### DATA LISTING

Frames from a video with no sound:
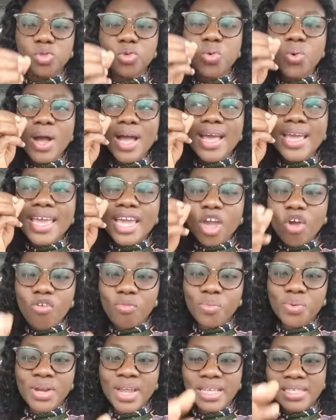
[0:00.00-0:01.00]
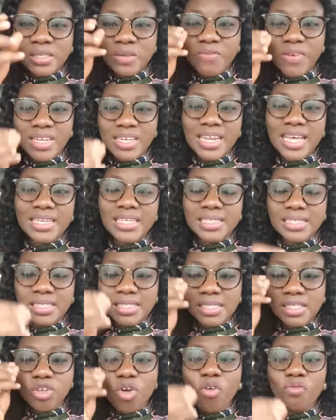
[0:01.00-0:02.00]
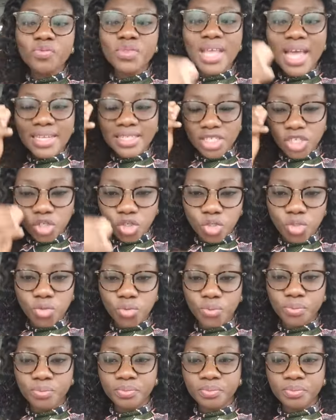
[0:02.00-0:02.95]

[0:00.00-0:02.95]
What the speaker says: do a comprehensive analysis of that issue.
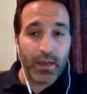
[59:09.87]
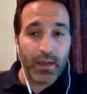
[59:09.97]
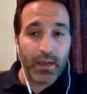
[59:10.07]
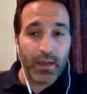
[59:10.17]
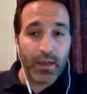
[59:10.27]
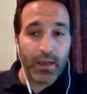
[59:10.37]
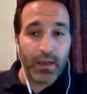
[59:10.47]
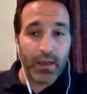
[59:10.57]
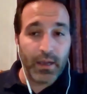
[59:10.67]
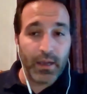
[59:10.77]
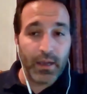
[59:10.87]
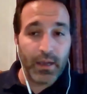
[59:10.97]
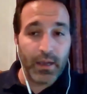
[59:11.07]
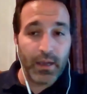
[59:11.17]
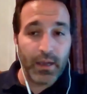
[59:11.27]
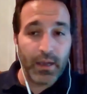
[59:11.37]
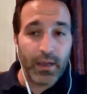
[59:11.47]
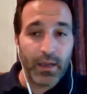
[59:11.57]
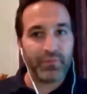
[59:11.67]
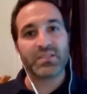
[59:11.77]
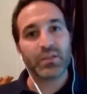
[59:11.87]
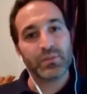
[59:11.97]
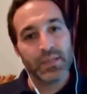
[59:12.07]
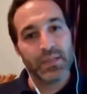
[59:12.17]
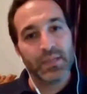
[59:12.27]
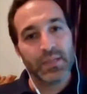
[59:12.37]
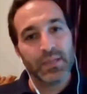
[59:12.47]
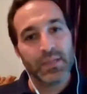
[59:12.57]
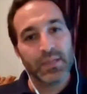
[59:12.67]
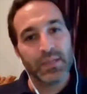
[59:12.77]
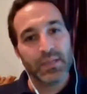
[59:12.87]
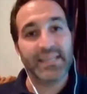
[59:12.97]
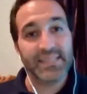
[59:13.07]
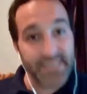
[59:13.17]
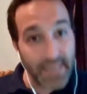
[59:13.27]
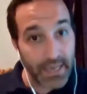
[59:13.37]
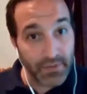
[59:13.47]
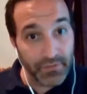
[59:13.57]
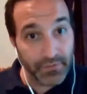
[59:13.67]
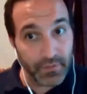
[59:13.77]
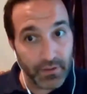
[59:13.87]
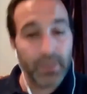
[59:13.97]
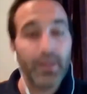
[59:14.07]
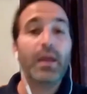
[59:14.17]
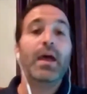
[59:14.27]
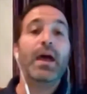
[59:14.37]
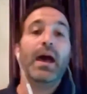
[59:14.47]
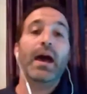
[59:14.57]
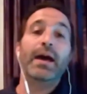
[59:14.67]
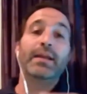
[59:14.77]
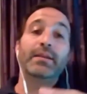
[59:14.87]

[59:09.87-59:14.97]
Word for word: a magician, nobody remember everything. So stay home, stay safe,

######

TO DO> Write the records out exactly once more, leaving off the pictures.

TASK ANSWER>
Frames from a video with no sound:
[0:00.00-0:01.00]
[0:01.00-0:02.00]
[0:02.00-0:02.95]

[0:00.00-0:02.95]
What the speaker says: do a comprehensive analysis of that issue.
[59:09.87]
[59:09.97]
[59:10.07]
[59:10.17]
[59:10.27]
[59:10.37]
[59:10.47]
[59:10.57]
[59:10.67]
[59:10.77]
[59:10.87]
[59:10.97]
[59:11.07]
[59:11.17]
[59:11.27]
[59:11.37]
[59:11.47]
[59:11.57]
[59:11.67]
[59:11.77]
[59:11.87]
[59:11.97]
[59:12.07]
[59:12.17]
[59:12.27]
[59:12.37]
[59:12.47]
[59:12.57]
[59:12.67]
[59:12.77]
[59:12.87]
[59:12.97]
[59:13.07]
[59:13.17]
[59:13.27]
[59:13.37]
[59:13.47]
[59:13.57]
[59:13.67]
[59:13.77]
[59:13.87]
[59:13.97]
[59:14.07]
[59:14.17]
[59:14.27]
[59:14.37]
[59:14.47]
[59:14.57]
[59:14.67]
[59:14.77]
[59:14.87]

[59:09.87-59:14.97]
Word for word: a magician, nobody remember everything. So stay home, stay safe,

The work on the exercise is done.